Don’t plant your pepper plants too close to pole beans. While both plants benefit the soil, pole bean vines are rather aggressive and can choke the pepper plants.
Beets are interesting because they affect bush beans and pole beans differently. Beets should never be planted with pole beans because they stunt one anothers growth. However, bush beans aren’t at all affected by being planted near beets so this pair should be fine.
Sunflowers, while proving useful as a support system for pole beans, shouldn’t be planted near any of your bean plants. As beautiful as sunflowers are, they are known to exude a natural chemical compound that inhibits the growth of bean plants.
While there are many varieties of plants that pair beautifully with bean plants, it’s important to research the specific needs of plants to choose the best companion plants for your beans.
Consider which plants you would enjoy the most and use the most when planning out your garden so as to avoid food wastes.

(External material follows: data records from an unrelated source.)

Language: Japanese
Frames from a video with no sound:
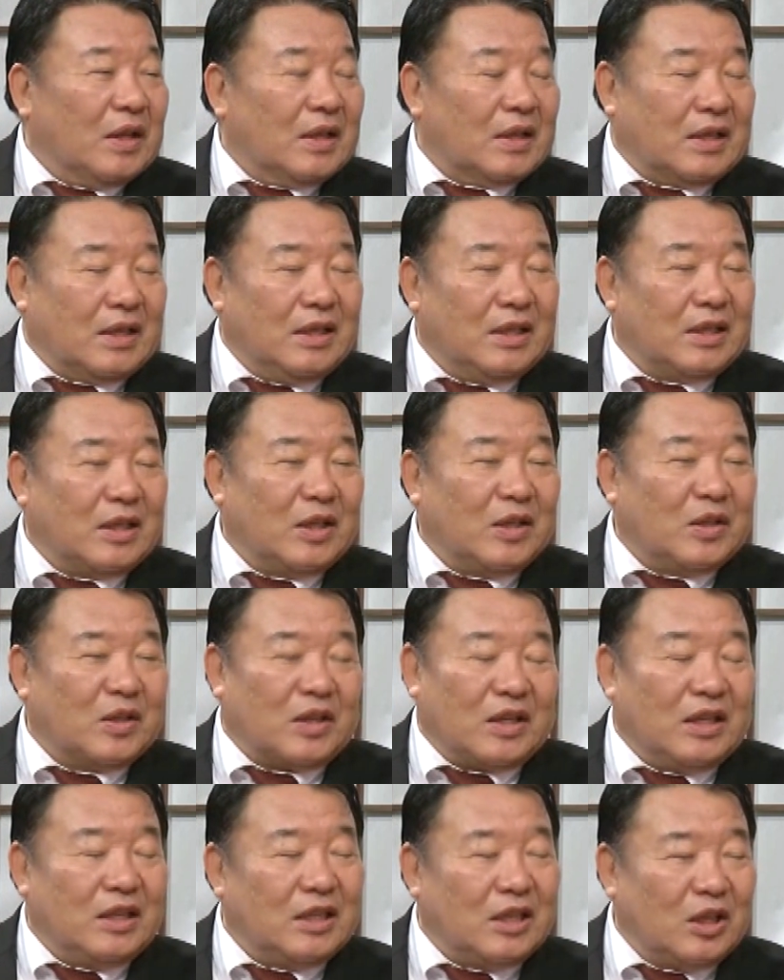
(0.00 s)
謹慎
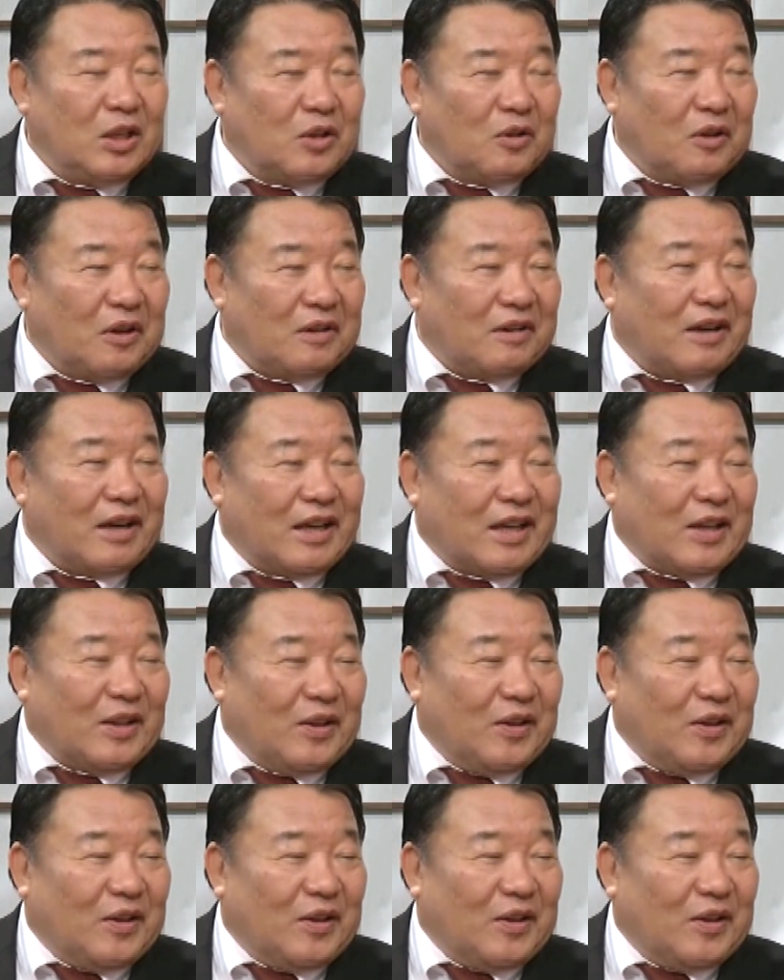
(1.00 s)
謹慎とは言わないけど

You can also make use of a garden planner notebook, like the Hoss Garden Planner to help you keep track of the plants in your garden. It even has helpful information about planting zones and some companion planting suggestions.
There is a nice variety of different plants you can successfully pair with beans. From pest control and weed control to support systems, the benefits of companion planting with beans are endless!For more information about planting beans, including varieties of bush beans and varieties of pole beans, check out our bean variety page!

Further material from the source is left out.